Mark Haddon Lo strano caso del cane ucciso a mezzanotte a cura di Marcello Sgarbi
Mark Haddon
Lo strano caso del cane ucciso a mezzanotte - (Edizioni Einaudi)
Collana: Supercoralli
Pagine: 248
Formato: Brossura
ISBN 9788806166489
Di autismo si parla ormai da diverso tempo prendendo ad esempio soprattutto casi celebri, fra cui lo scrittore Nick Hornby, l’illustratore Jean-Michel Folon o l’ancora più noto attore Sylvester Stallone, tutti padri di figli affetti dalla sindrome.
Il rischio è quello di spettacolarizzarlo, come è del resto già successo anni fa nel film Rain man, interpretato da Dustin Hoffman. Allora, se anche voi state aspettando che qualcuno vi parli di autismo senza stereotipi, in un modo curioso e divertente oltre che istruttivo, Mark Haddon è la persona giusta.
L’autore prova a farci conoscere meglio questo disturbo pervasivo dello sviluppo attraverso l’io narrante di Christopher Boone, un quindicenne affetto dalla sindrome di Asperger, una forma particolare di autismo.
Protagonista di una storia che definire gialla è senz’altro riduttivo, Christopher si inventa detective e, sulle orme di Sherlock Holmes, uno dei suoi miti letterari, cerca di risolvere il caso, apparentemente banale ma insieme interessante per aprire lo sguardo su una prospettiva inedita.
La vicenda, in realtà, è un pretesto di cui Haddon si serve per portarci sul vero terreno d’indagine: la scoperta di una persona speciale, dei suoi affetti e del suo mondo che, anche se presentato in maniera un po’ troppo romanzata in alcuni dei suoi aspetti, ci invita a riconsiderare i nostri rapporti, con gli altri e con noi stessi.
“Il mio non sarà un libro divertente. Non sono capace di raccontare le barzellette
o fare giochi di parole perché non li capisco. Eccone uno, per esempio.
Uno di quelli che racconta mio padre.
Aveva la faccia un po’ tirata, ma solo perché aveva chiuso le tende.
So perché dovrebbe far ridere. Gliel’ho chiesto. È perché il verbo tirare in questa frase ha due significati diversi: 1) essere tesi, esausti, 2) tirare le tende, e il significato 1
si riferisce solo all’espressione del viso, il 2 soltanto alle tende.
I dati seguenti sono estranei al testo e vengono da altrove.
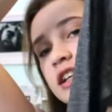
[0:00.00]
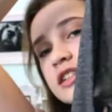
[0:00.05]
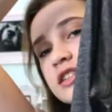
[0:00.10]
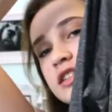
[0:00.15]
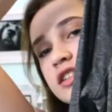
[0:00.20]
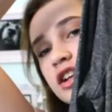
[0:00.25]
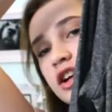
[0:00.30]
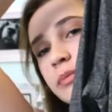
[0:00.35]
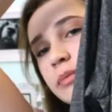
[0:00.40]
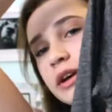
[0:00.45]
it's
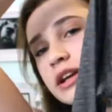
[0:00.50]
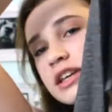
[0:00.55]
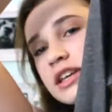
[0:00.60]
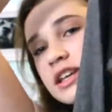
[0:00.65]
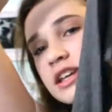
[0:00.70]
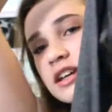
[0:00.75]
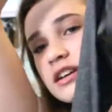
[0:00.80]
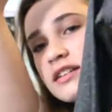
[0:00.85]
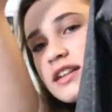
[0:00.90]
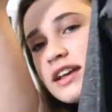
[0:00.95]
super
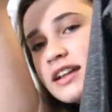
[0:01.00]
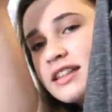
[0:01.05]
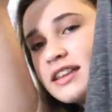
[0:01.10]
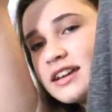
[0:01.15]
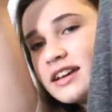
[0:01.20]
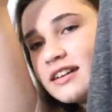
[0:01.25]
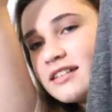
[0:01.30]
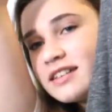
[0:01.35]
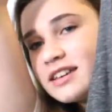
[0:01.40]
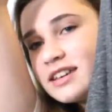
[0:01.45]
cute. Like,
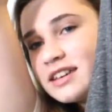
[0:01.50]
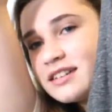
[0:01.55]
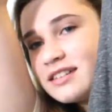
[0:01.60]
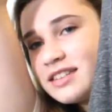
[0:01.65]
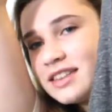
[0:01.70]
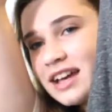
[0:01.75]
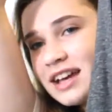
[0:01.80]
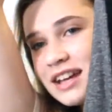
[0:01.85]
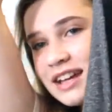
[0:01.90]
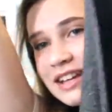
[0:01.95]
look how
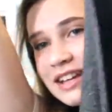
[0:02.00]
cute that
Se cerco di ri-raccontarmi questo gioco di parole mentalmente, cercando di pensare
ai due diversi significati del verbo, per me è come ascoltare
due differenti brani musicali allo stesso tempo; mi sento a disagio e fuori posto
come quando mi arriva quel rumore indistinto di cui parlavo prima.
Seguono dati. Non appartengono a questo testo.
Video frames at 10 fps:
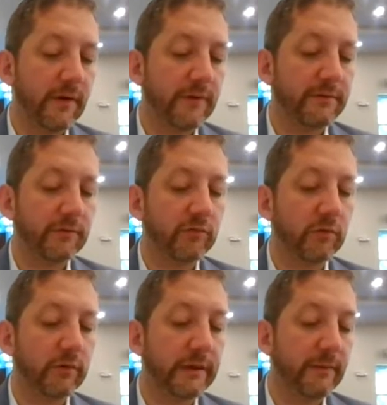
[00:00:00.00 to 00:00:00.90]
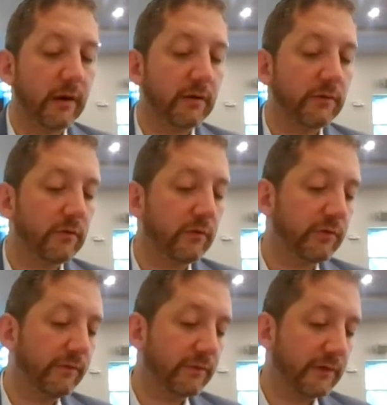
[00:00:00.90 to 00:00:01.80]
father in the shul, or ima
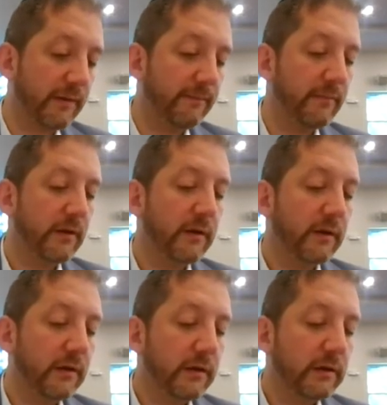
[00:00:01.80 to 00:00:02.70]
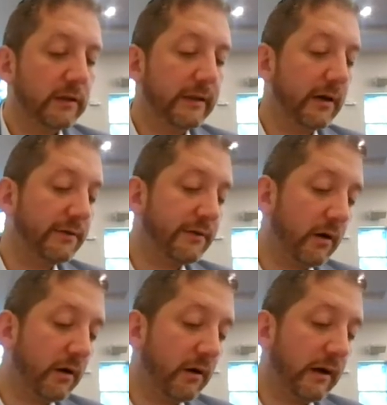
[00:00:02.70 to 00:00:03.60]
toshivosam
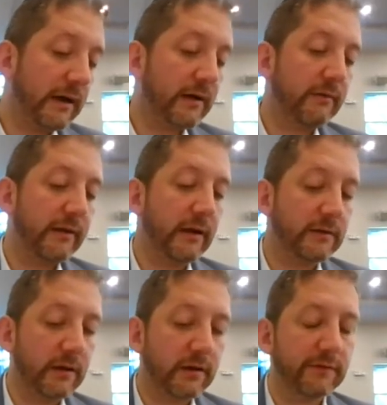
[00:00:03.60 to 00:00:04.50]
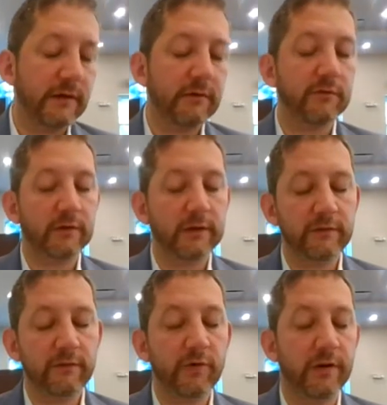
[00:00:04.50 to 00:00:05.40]
liyada acharei hadlakas neros, or at
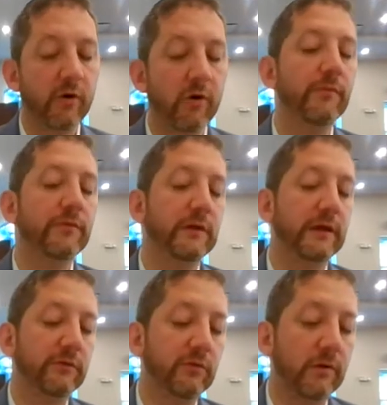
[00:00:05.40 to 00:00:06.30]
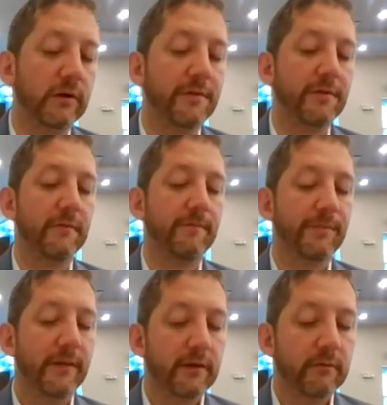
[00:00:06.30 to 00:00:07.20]
least if you're at home, sit next to one another.
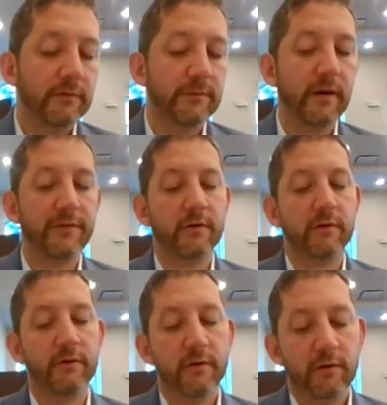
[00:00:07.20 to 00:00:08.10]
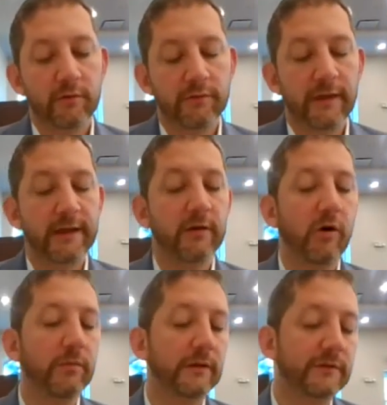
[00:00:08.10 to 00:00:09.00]
The mother staying at
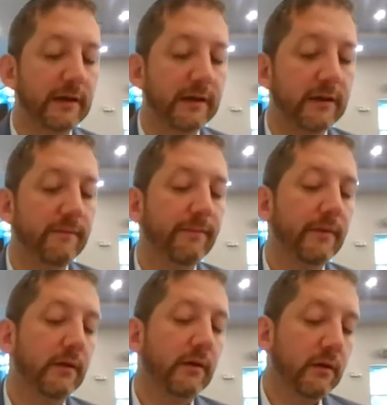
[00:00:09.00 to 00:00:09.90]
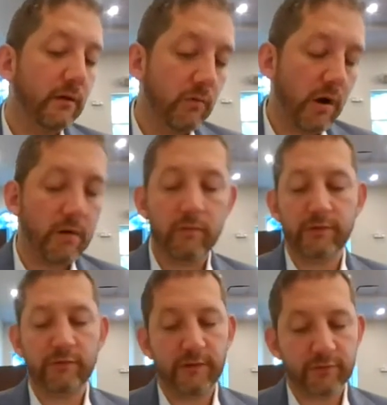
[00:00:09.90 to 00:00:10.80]
home, let's say,
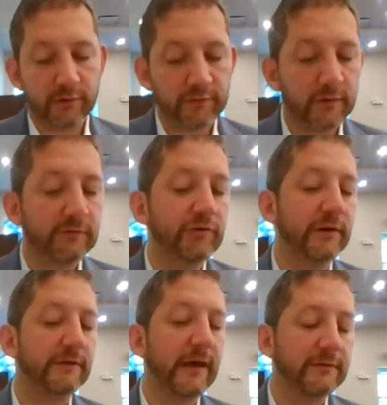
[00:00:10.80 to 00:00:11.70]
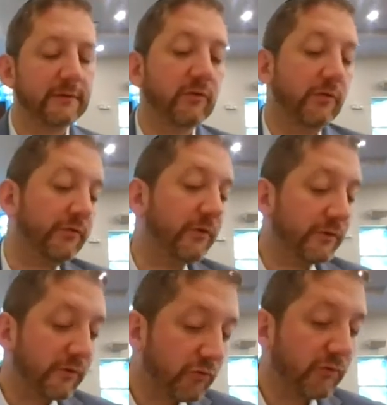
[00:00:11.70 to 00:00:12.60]
when she lights candles, or she
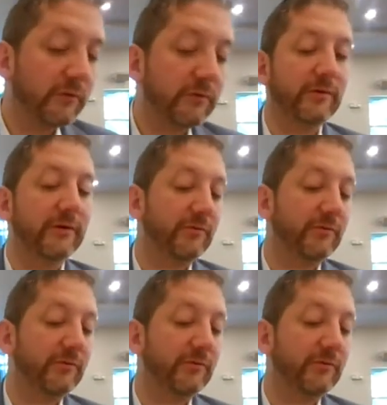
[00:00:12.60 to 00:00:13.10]
goes to shul.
È come se due persone diverse mi parlassero tutte insieme contemporaneamente
di due argomenti diversi. Ed ecco perché in questo libro
non ci saranno giochi di parole”.
“Decisi che avrei scoperto chi aveva ucciso Wellington, anche se mio padre
mi aveva ordinato di non ficcare il naso negli affari degli altri.
Perché non faccio sempre quello che mi dicono di fare. Perché quando qualcuno
mi dà degli ordini, di solito sono cose che mi confondono
e che non hanno nessun senso. Per esempio quando dicono ‘Sta zitto’,
ma non specificano per quanto tempo devi stare zitto. Oppure se su un cartello
vedi NON CALPESTARE IL PRATO, in realtà dovrebbe esserci scritto
NON CALPESTARE IL PRATO INTORNO A QUESTO CARTELLO
oppure NON CALPESTARE IL PRATO DI QUESTO PARCO,
perché invece ci sono molti prati su cui si può camminare.
La gente non rispetta mai le regole. Mio padre per esempio va a più di 90 chilometri all’ora nelle strade dove non si devono superare i 90 chilometri all’ora, e qualche volta guida dopo aver bevuto e spesso non si mette la cintura di sicurezza quando prende il furgone. E nella Bibbia si legge ‘Non uccidere’, ma ci sono state
le Crociate e due Guerre Mondiali e la Guerra del Golfo e in ognuna di queste guerre dei cristiani hanno ucciso dei loro simili”.